Infine, in base alle performance nei test di memoria, è stata fatta un’ulteriore suddivisione per grado di compromissione: grado 1 (lieve) e grado 2 (grave).
Il livello di compromissione utilizzato è stato il seguente: prestazioni inferiori a 1,5 deviazioni standard rispetto alla media alla media (grado 1) e prestazioni inferiori a 2,29 deviazioni standard rispetto alla media (grado 2).
I risultati
Alcuni dati emersi erano abbastanza prevedibili mentre altri forse appaiono più interessanti:
- Tutti i sottogruppi di MCI di tipo amnesico avevano più probabilità di mostrare una demenza di tipo Alzheimer a distanza di 3 anni.
- I soggetti con MCI amnesico di grado 2 avevano un tasso di conversione in demenza più alto rispetto quelli di grado 1 (più lievi).
- Gli MCI amnesici multidominio avevano più probabilità di quelli a singolo dominio a distanza di tempo di rivelarsi delle demenze di Alzheimer.
- A distanza di 3 anni il 24% degli MCI progrediva verso una demenza (circa l’8% ogni anno).
- I soggetti più a rischio risultavano essere quelli con md-aMCI di grado 2, con un tasso annuale di conversione del 22%.
Conclusioni e spunti di riflessione
Durante una valutazione neuropsicologica per sospetto decadimento cognitivo è necessario valutare molti aspetti e non soltanto la presenza/assenza di un deficit cognitivo.

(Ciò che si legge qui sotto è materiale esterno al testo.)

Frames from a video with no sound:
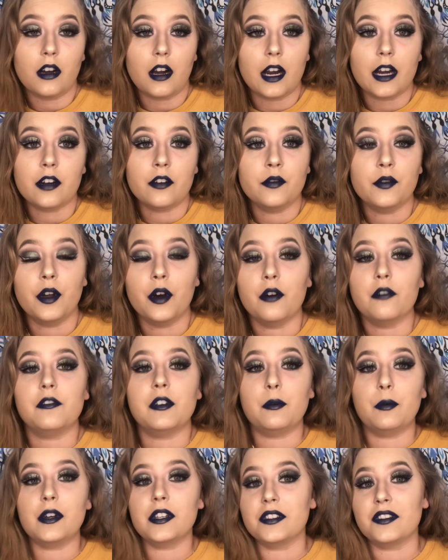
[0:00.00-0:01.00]
I don't know if
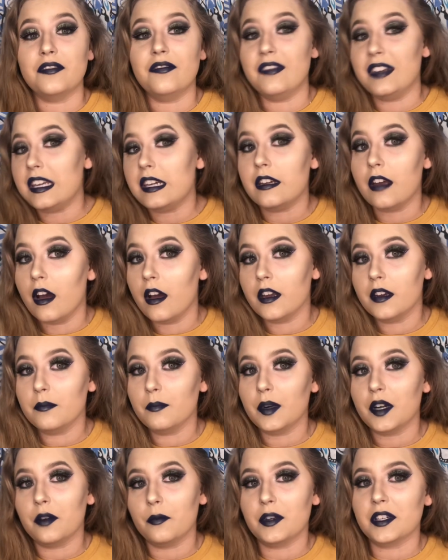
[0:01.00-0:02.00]
it was the gun,
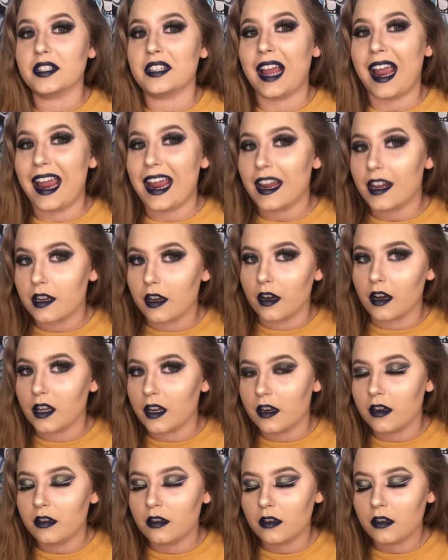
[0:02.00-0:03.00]
but it was a
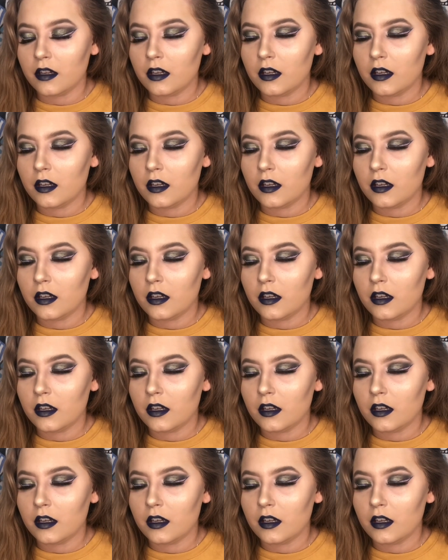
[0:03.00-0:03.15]
gun.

È importante che la valutazione sia estesa e che non si cada in un bias di conferma (per esempio “sospetto una demenza di tipo Alzheimer, allora mi limito a cercare i deficit più tipici di questo quadro clinico”) ma che si escludano anche altre condizioni (“se la mia ipotesi fosse errata potrei trovarmi queste altre manifestazioni cliniche quindi ne verifico/escludo l’assenza”).
Una valutazione estesa consente di rilevare o escludere diversi fattori di rischio che potrebbero far supporre che un quadro clinico di tipo MCI possa in realtà rappresentare una demenza in fase iniziale. Come abbiamo visto infatti dai risultati della ricerca, la presenza di più deficit cognitivi aumenta questo rischio e ancor di più se uno dei deficit è più grave, arrivando quasi a triplicare la probabilità di progressione verso una demenza di tipo Alzheimer.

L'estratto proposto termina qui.